Who got that job?

August 11, 2006

Geoff Hicks, lecturer in modern British history, University of East Anglia
Advertised: The Times Higher , December 9, 2005.

One dark and cold night in February 2000 Geoff Hicks realised that he hated his career at the Department for International Development.

Six years, a PhD and a temporary lectureship later, he has reached his career nirvana as a lecturer in modern British history at UEA.

"I am paid to do what I love. I work with interesting and intelligent people, I really enjoy the engagement with the students and I can do research," he said.

"This is the best place in the country for 19th-century history. The leading people in the field are here and it has just the right atmosphere to do serious historic research."
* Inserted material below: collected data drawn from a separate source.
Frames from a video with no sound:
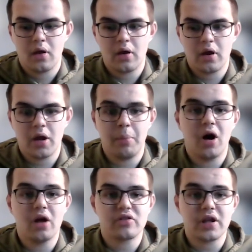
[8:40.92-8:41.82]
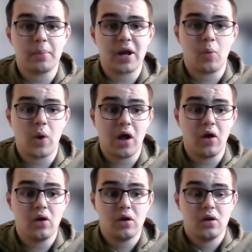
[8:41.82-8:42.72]
Barnsley, I played
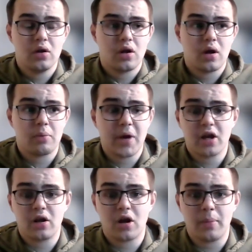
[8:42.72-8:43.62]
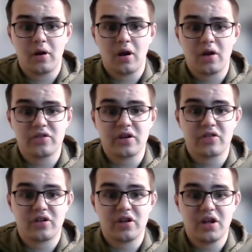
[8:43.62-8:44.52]
well, made a couple of last
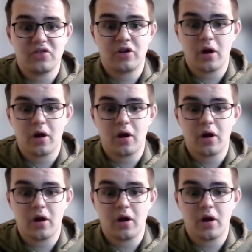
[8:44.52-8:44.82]
16s,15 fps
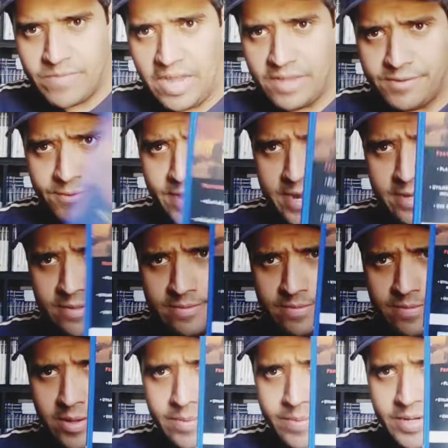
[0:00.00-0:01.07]
underrated,
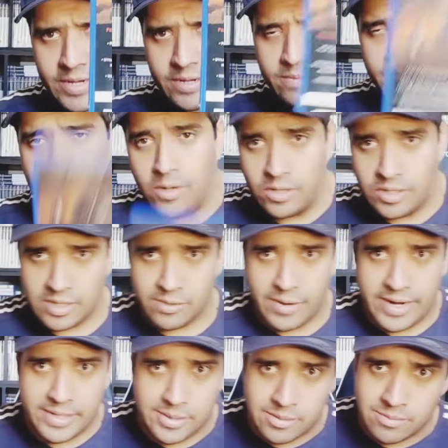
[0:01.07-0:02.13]
my opinion. Not the
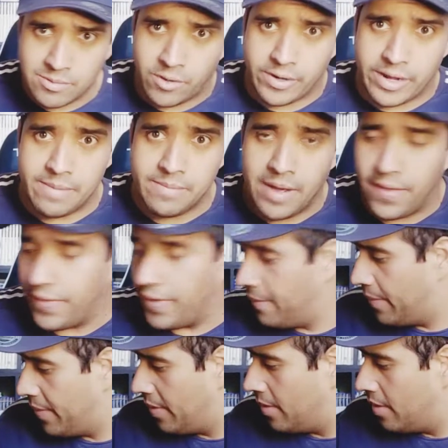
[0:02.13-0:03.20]
greatest horror game ever,
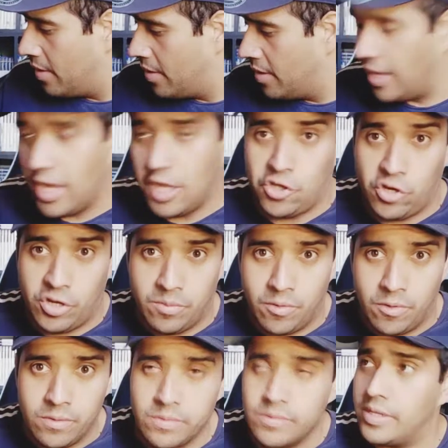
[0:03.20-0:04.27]
but enjoyable
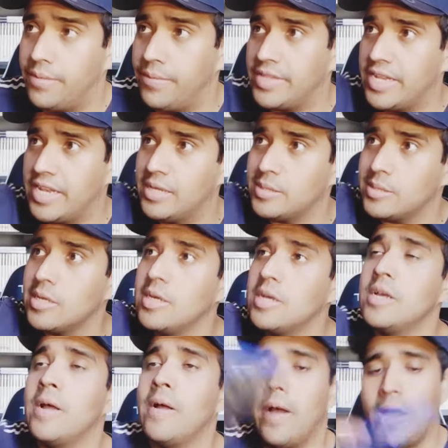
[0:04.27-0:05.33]
nevertheless.
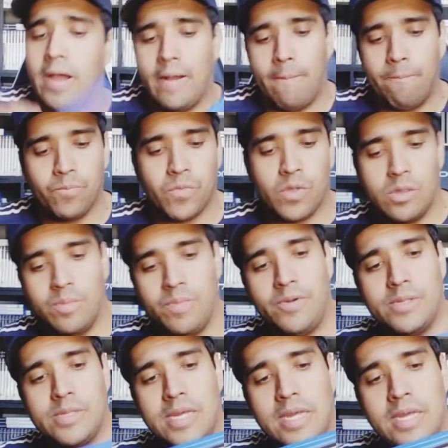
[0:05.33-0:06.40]
Um,
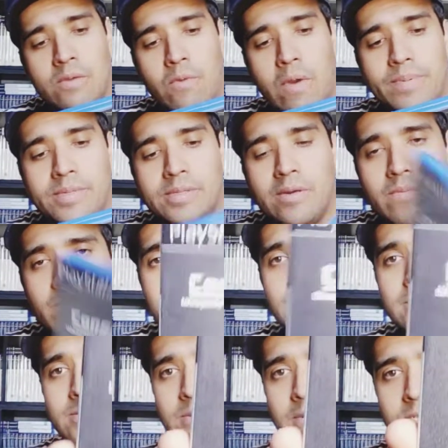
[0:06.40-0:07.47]
conspiracy, weapons of mass
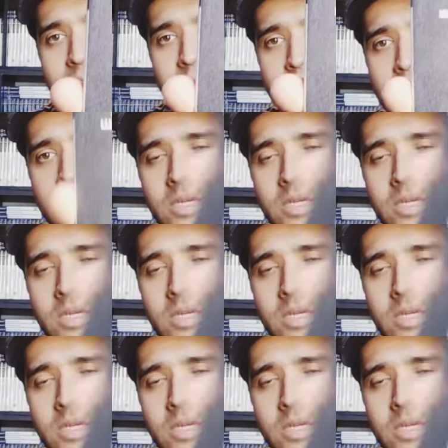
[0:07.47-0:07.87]
destruction.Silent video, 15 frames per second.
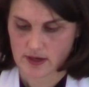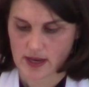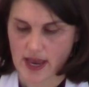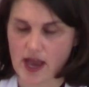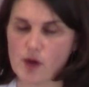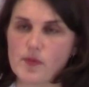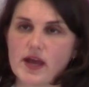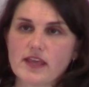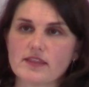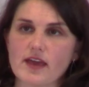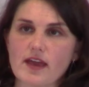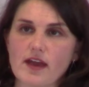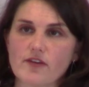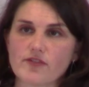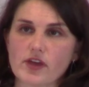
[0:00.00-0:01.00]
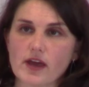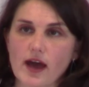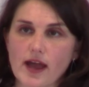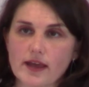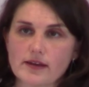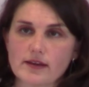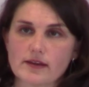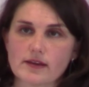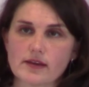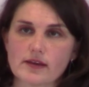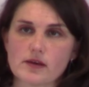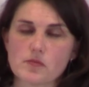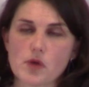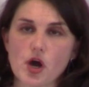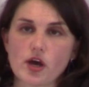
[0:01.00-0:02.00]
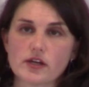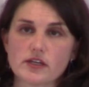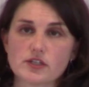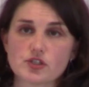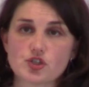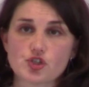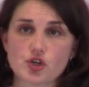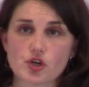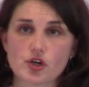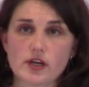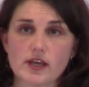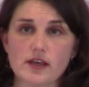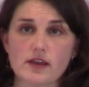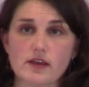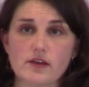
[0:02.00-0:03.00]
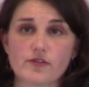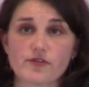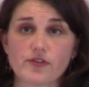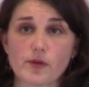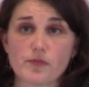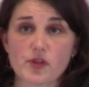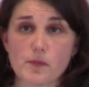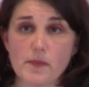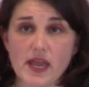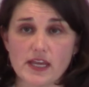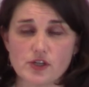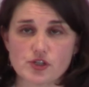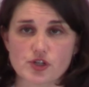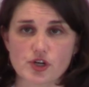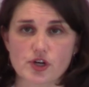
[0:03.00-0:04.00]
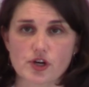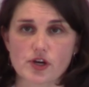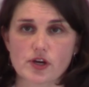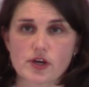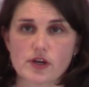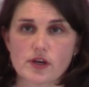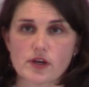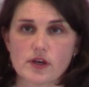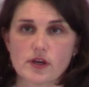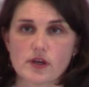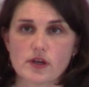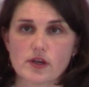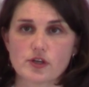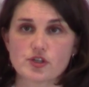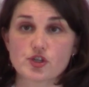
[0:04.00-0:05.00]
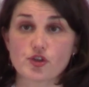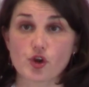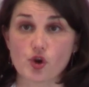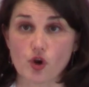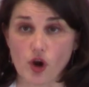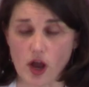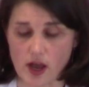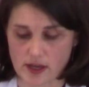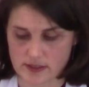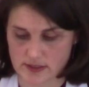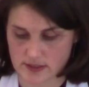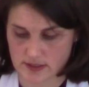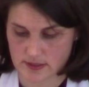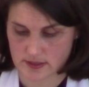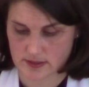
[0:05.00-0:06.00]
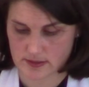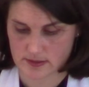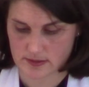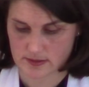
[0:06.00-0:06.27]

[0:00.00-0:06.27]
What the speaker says: How might they have guided him on his journey from the manger to the cross?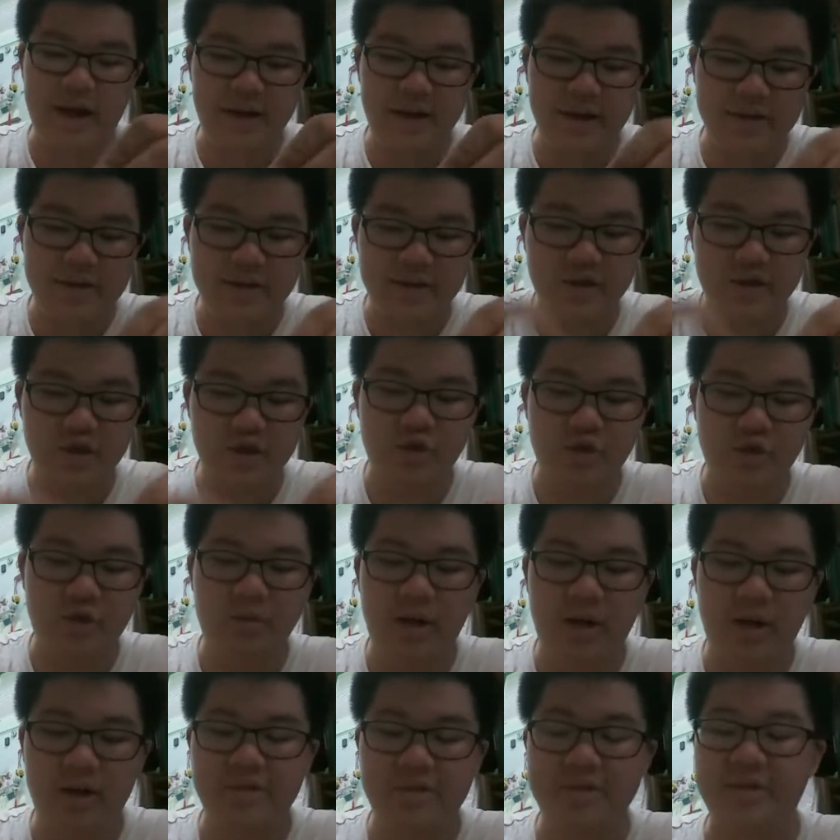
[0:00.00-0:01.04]
is a stream that I
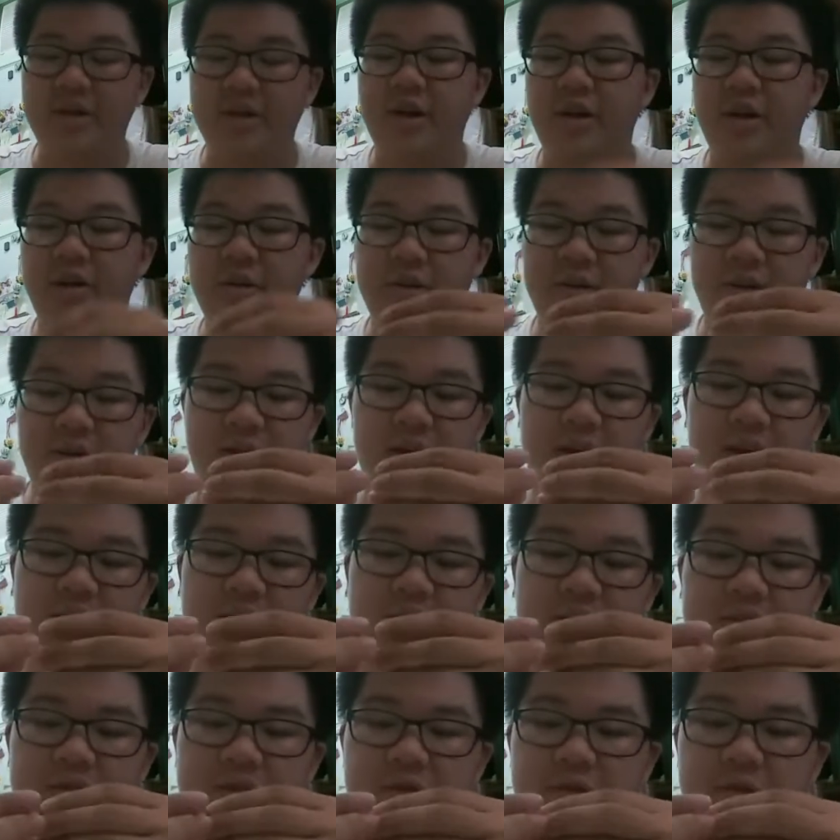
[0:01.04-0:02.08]
need
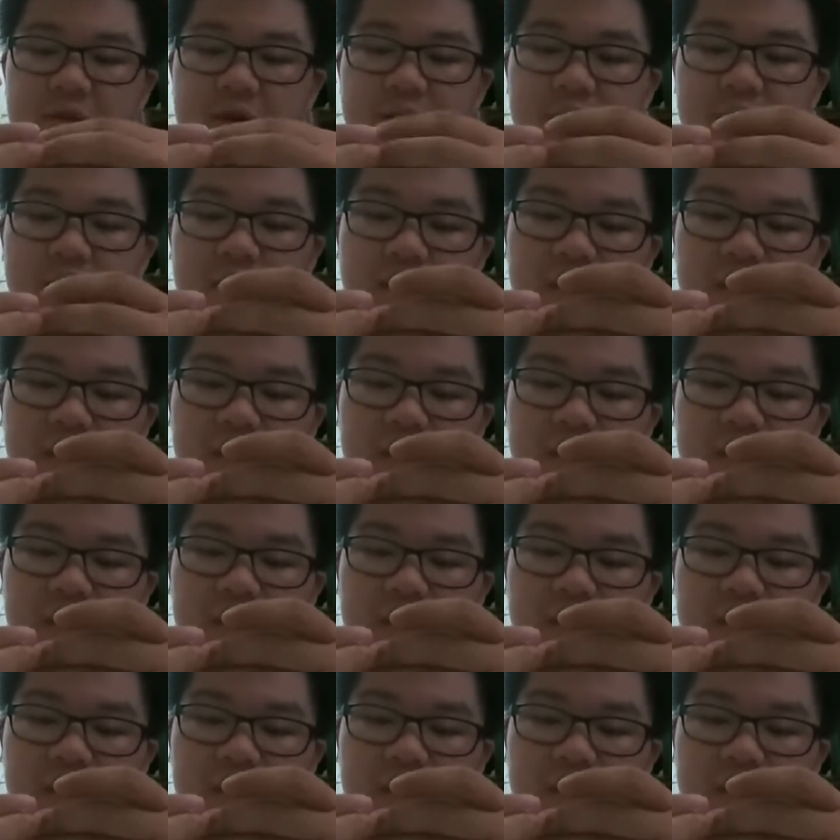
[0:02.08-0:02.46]
to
Dr Hicks is fascinated by 19th-century British politics and the foreign policies of minority governments at this time. This period is when nearly all the familiar ideas in foreign policy originate, with the consequences still being seen today in places such as Afghanistan and Iran.

"Everybody thinks that we already know about this period, but it has rather been left behind with the recent interest in the two world wars," Dr Hicks said. "I think we are starting to see the return of 'great power' politics as the Cold War era fades - where the threats are very different.

"Until 1990, we lived in the bipolar world of the Cold War. Then there was a sharp transition to our current situation. It is noticeable when teaching students that they have no concept of a bipolar world, and can't easily relate to it.

"The 19th-century situation is not so different, so studying it can reveal a lot about current foreign policy."